GIVEN RECORDS >>
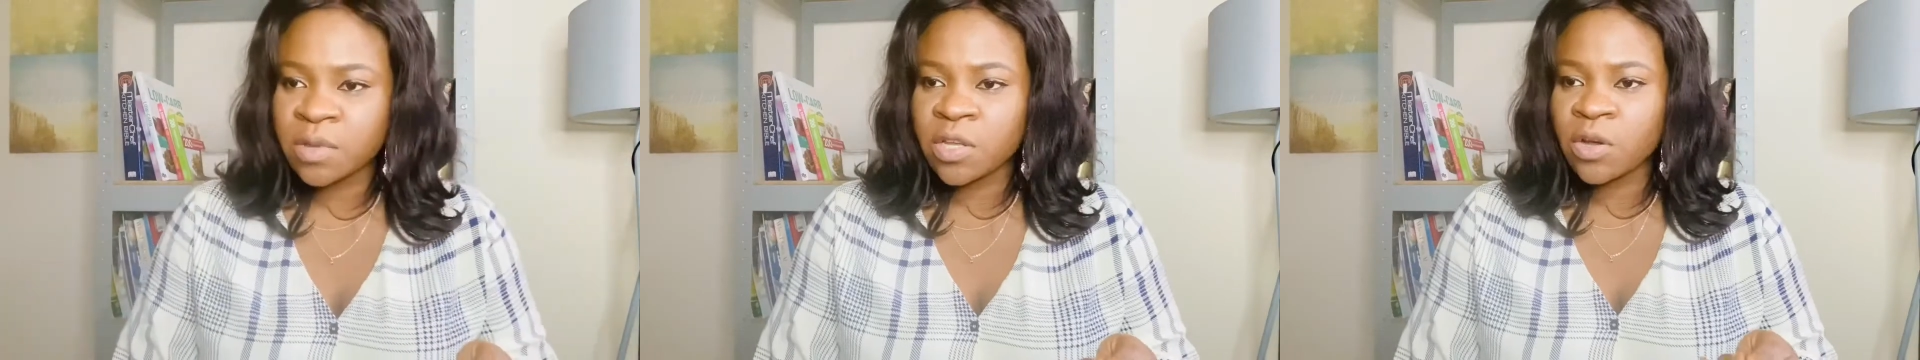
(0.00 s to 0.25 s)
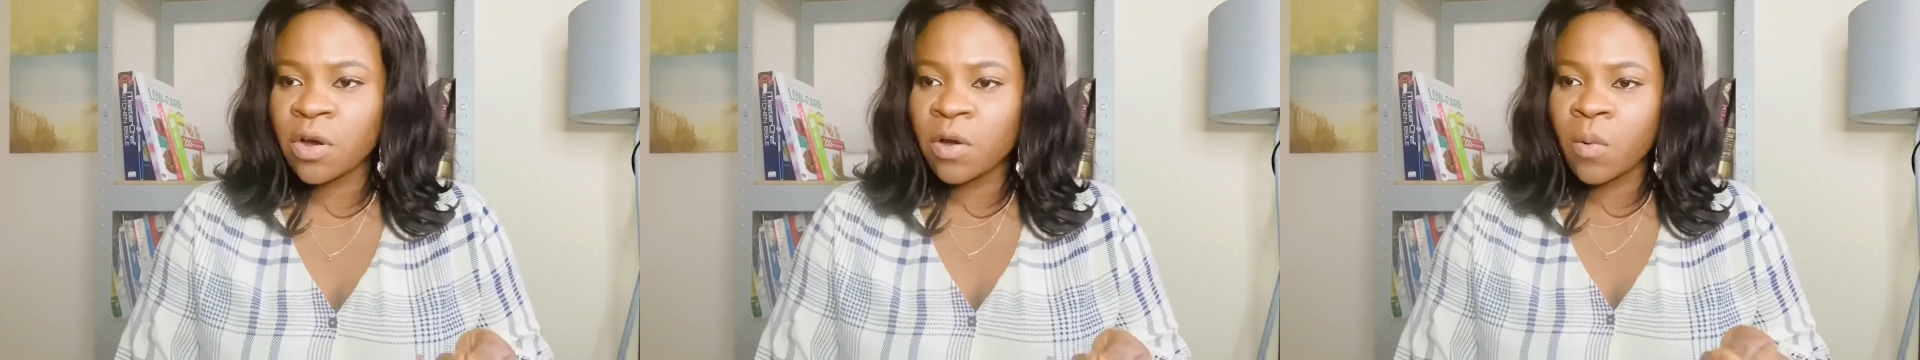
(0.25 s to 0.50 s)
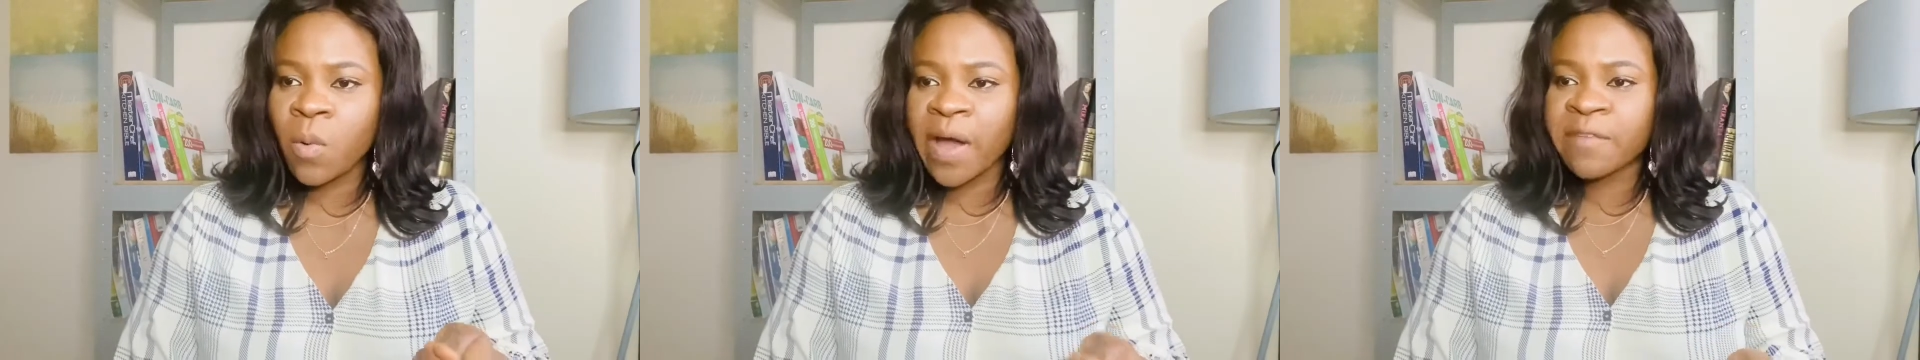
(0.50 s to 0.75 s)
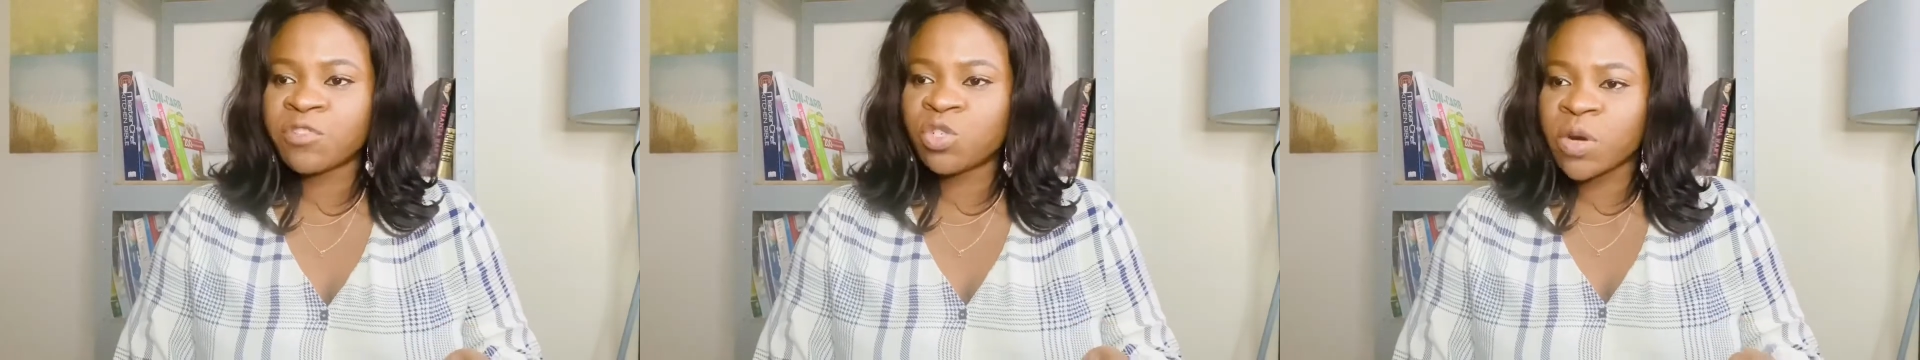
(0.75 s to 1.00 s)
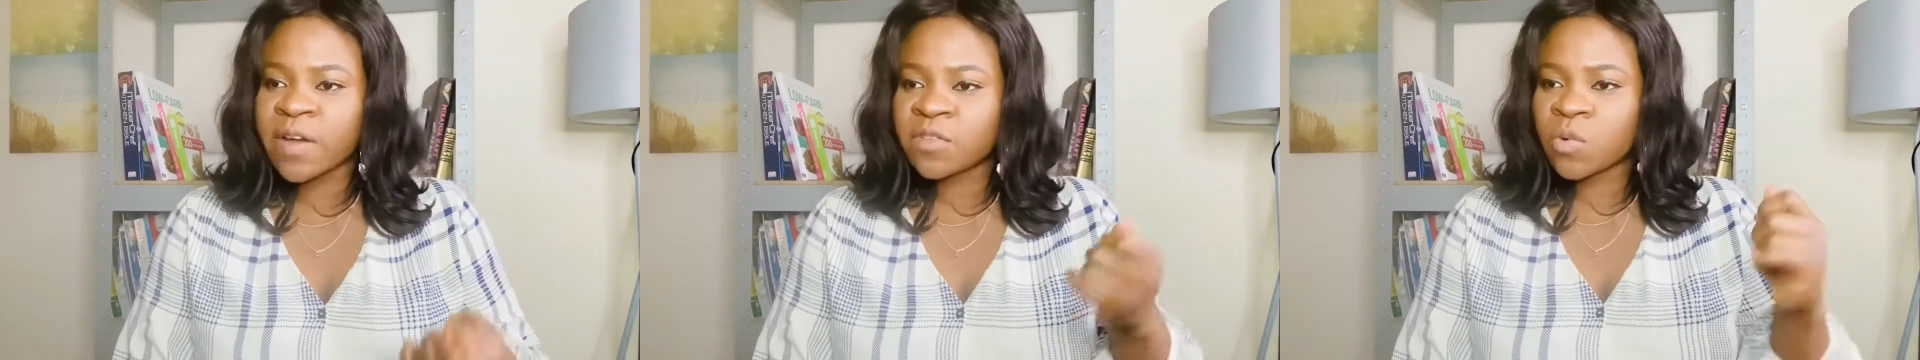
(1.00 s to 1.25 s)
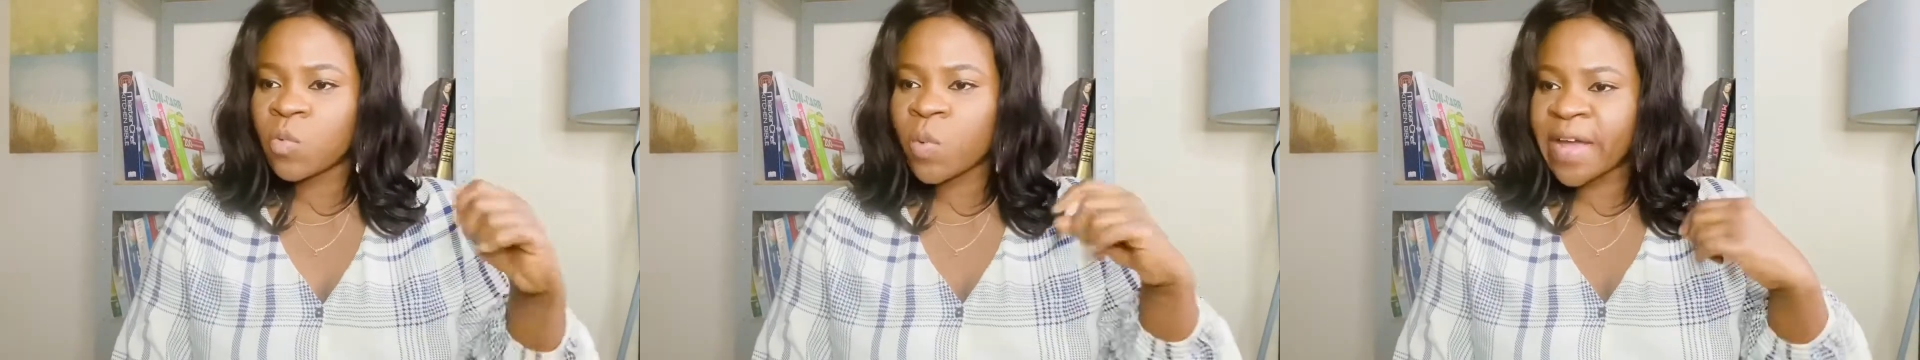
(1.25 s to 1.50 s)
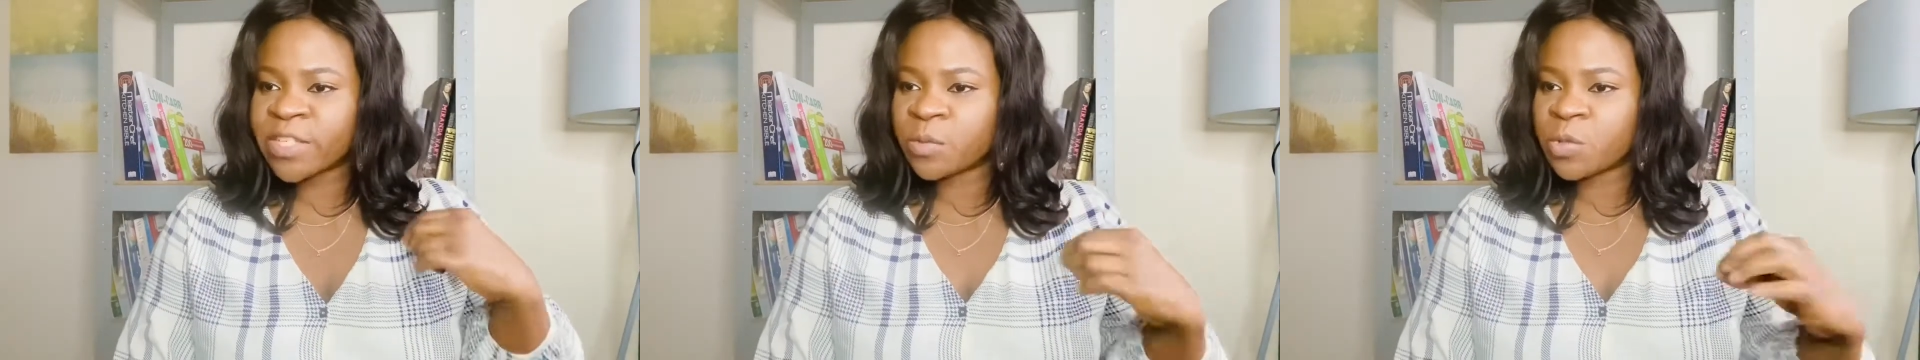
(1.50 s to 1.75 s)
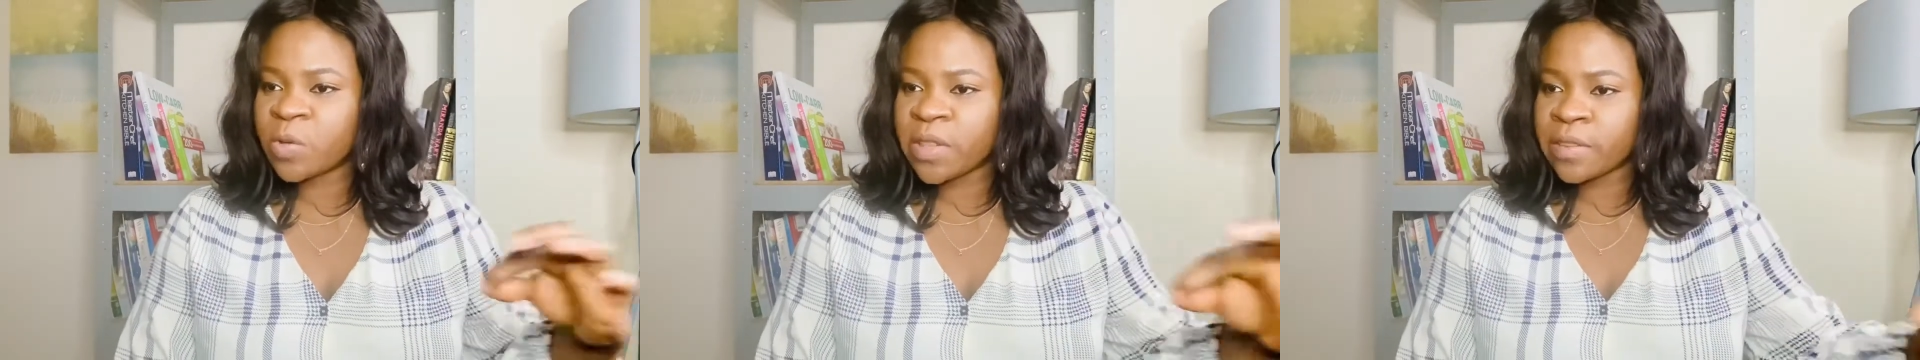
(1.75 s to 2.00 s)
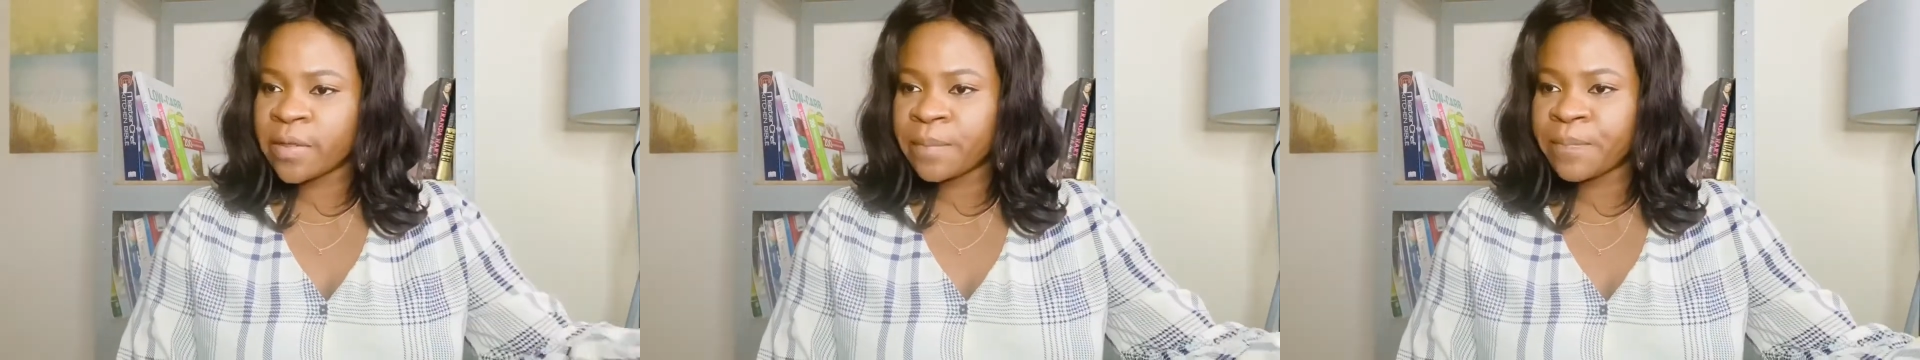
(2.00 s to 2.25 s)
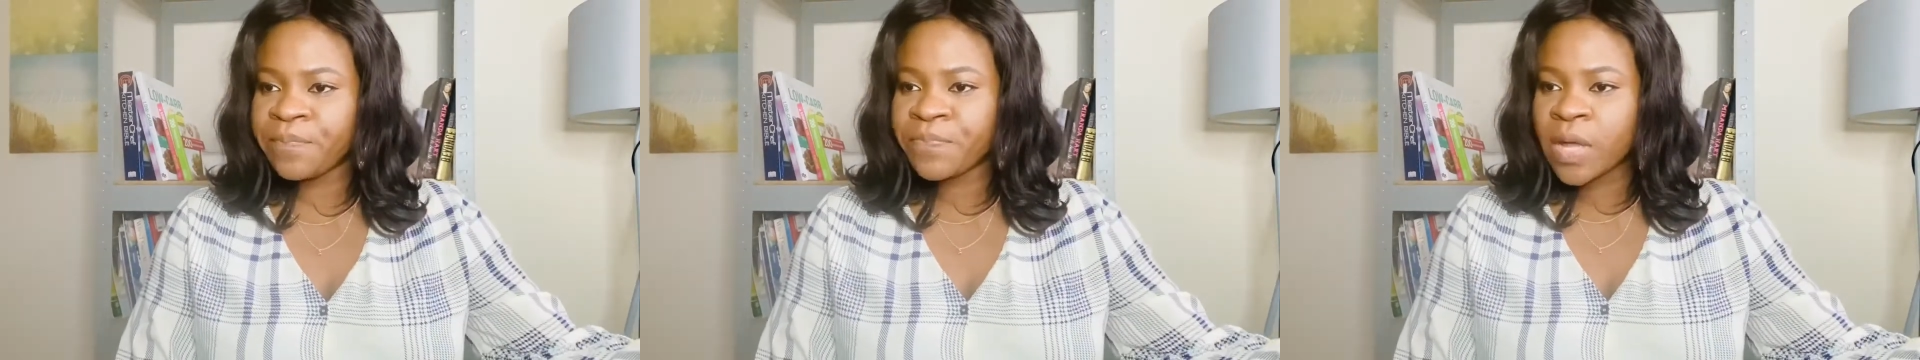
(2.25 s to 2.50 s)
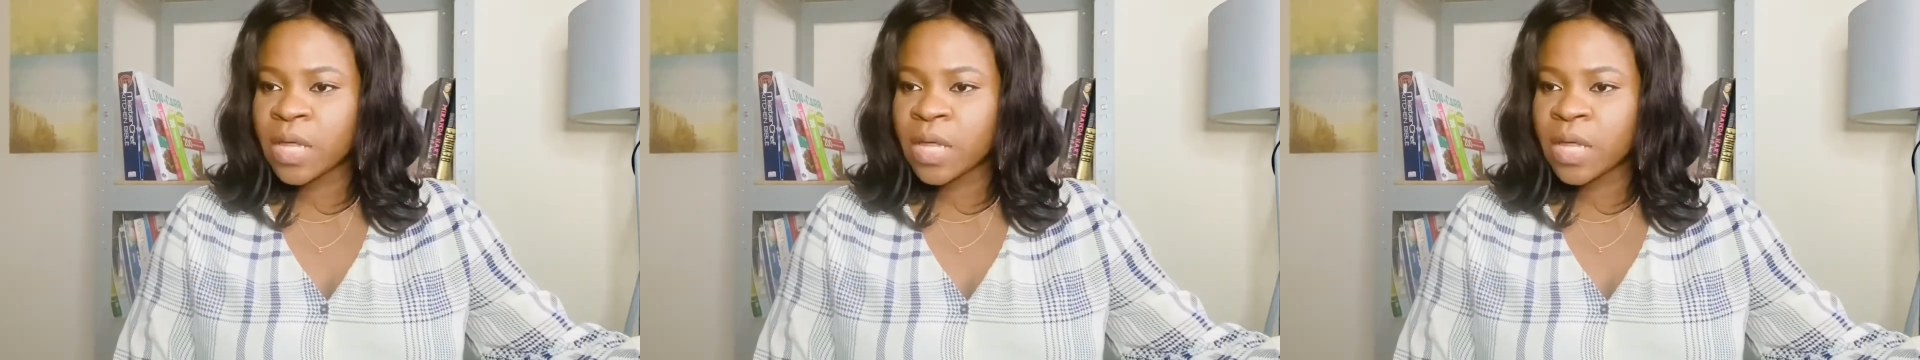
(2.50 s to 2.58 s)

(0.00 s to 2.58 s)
the younger wife drives a wedge between them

WORK REQUIRED >> All of the entries above should be retyped exactly, with the pictures left out.

SOLUTION TO THIS TASK >>
(0.00 s to 0.25 s)
(0.25 s to 0.50 s)
(0.50 s to 0.75 s)
(0.75 s to 1.00 s)
(1.00 s to 1.25 s)
(1.25 s to 1.50 s)
(1.50 s to 1.75 s)
(1.75 s to 2.00 s)
(2.00 s to 2.25 s)
(2.25 s to 2.50 s)
(2.50 s to 2.58 s)

(0.00 s to 2.58 s)
the younger wife drives a wedge between them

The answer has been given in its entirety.